:: Records ::

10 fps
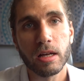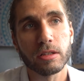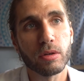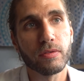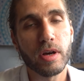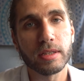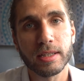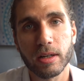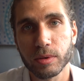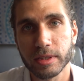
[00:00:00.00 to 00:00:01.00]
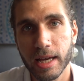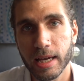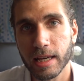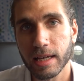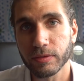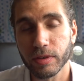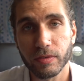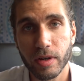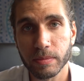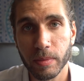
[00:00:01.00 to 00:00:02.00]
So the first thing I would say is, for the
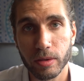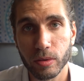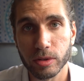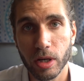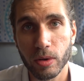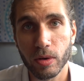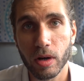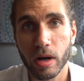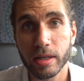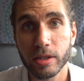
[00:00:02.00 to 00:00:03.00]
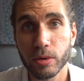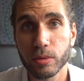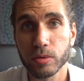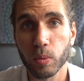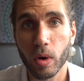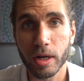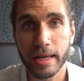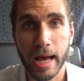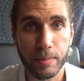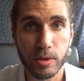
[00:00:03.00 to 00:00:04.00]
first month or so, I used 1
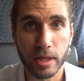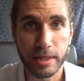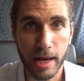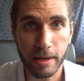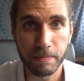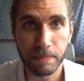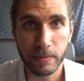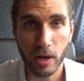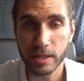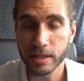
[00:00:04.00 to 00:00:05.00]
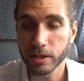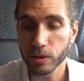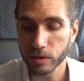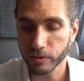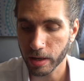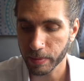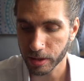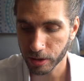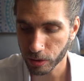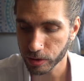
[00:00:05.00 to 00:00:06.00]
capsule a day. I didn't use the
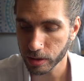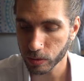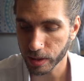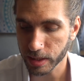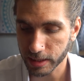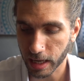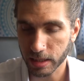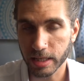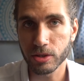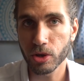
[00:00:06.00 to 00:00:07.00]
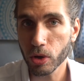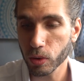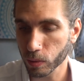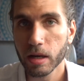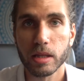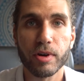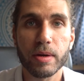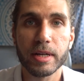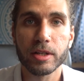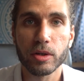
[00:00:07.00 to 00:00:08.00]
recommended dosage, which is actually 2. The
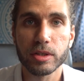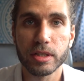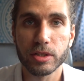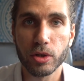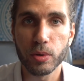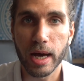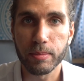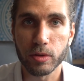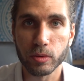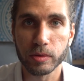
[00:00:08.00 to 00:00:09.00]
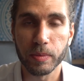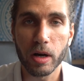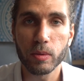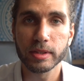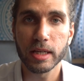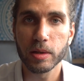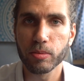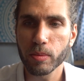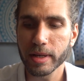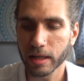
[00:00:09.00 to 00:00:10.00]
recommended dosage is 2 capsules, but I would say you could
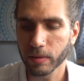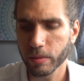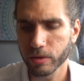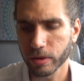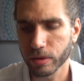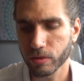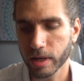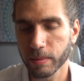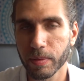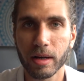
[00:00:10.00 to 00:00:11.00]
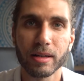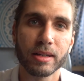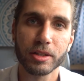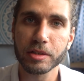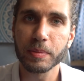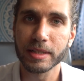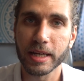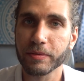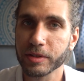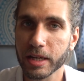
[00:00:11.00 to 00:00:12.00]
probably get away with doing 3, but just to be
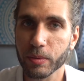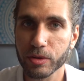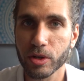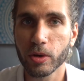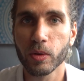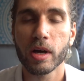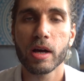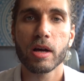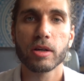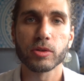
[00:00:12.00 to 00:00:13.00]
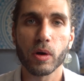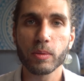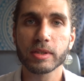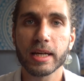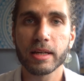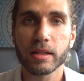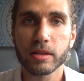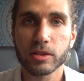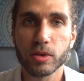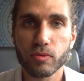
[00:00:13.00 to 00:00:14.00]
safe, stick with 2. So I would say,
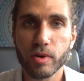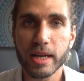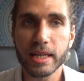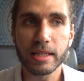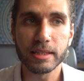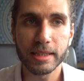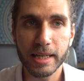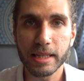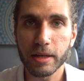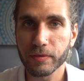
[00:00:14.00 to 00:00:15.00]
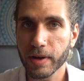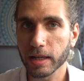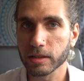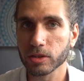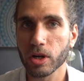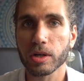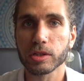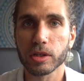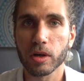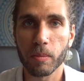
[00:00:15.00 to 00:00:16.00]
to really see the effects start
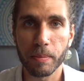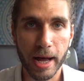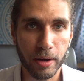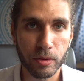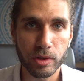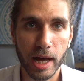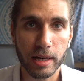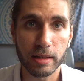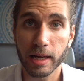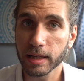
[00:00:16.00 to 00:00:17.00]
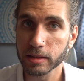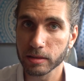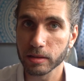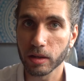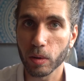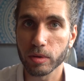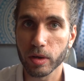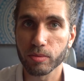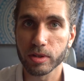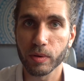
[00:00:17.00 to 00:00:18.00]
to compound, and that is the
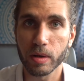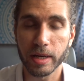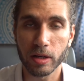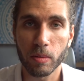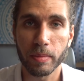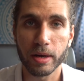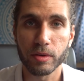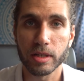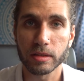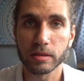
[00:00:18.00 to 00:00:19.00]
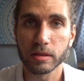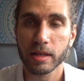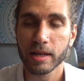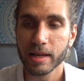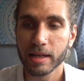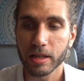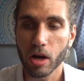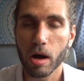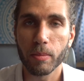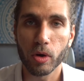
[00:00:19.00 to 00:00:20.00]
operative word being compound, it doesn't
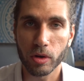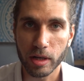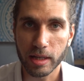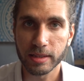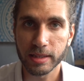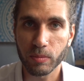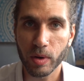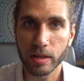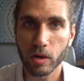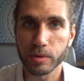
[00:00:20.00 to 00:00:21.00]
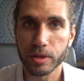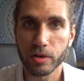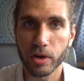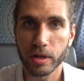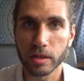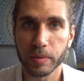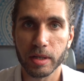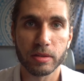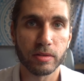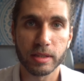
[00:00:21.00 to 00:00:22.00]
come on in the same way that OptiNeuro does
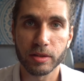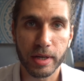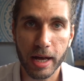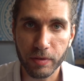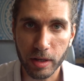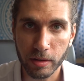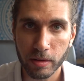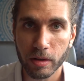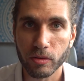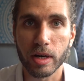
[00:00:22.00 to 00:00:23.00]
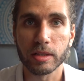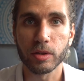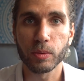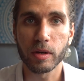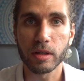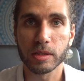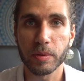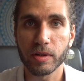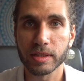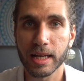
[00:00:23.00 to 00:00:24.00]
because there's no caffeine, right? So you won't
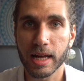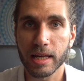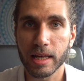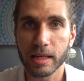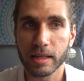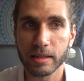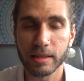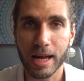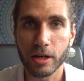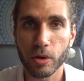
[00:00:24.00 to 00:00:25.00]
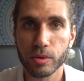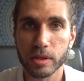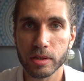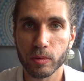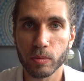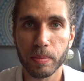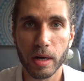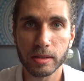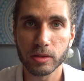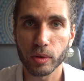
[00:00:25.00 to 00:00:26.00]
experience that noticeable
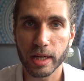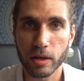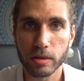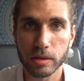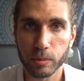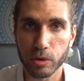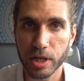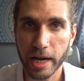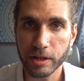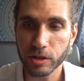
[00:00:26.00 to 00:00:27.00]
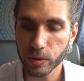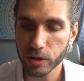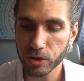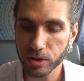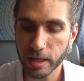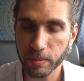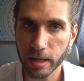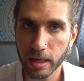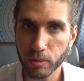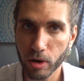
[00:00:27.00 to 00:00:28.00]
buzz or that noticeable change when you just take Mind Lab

:::

Exercise objective =>
The copy must match each record exactly, apart from the images, which stay out.

Response to the exercise =>
10 fps
[00:00:00.00 to 00:00:01.00]
[00:00:01.00 to 00:00:02.00]
So the first thing I would say is, for the
[00:00:02.00 to 00:00:03.00]
[00:00:03.00 to 00:00:04.00]
first month or so, I used 1
[00:00:04.00 to 00:00:05.00]
[00:00:05.00 to 00:00:06.00]
capsule a day. I didn't use the
[00:00:06.00 to 00:00:07.00]
[00:00:07.00 to 00:00:08.00]
recommended dosage, which is actually 2. The
[00:00:08.00 to 00:00:09.00]
[00:00:09.00 to 00:00:10.00]
recommended dosage is 2 capsules, but I would say you could
[00:00:10.00 to 00:00:11.00]
[00:00:11.00 to 00:00:12.00]
probably get away with doing 3, but just to be
[00:00:12.00 to 00:00:13.00]
[00:00:13.00 to 00:00:14.00]
safe, stick with 2. So I would say,
[00:00:14.00 to 00:00:15.00]
[00:00:15.00 to 00:00:16.00]
to really see the effects start
[00:00:16.00 to 00:00:17.00]
[00:00:17.00 to 00:00:18.00]
to compound, and that is the
[00:00:18.00 to 00:00:19.00]
[00:00:19.00 to 00:00:20.00]
operative word being compound, it doesn't
[00:00:20.00 to 00:00:21.00]
[00:00:21.00 to 00:00:22.00]
come on in the same way that OptiNeuro does
[00:00:22.00 to 00:00:23.00]
[00:00:23.00 to 00:00:24.00]
because there's no caffeine, right? So you won't
[00:00:24.00 to 00:00:25.00]
[00:00:25.00 to 00:00:26.00]
experience that noticeable
[00:00:26.00 to 00:00:27.00]
[00:00:27.00 to 00:00:28.00]
buzz or that noticeable change when you just take Mind Lab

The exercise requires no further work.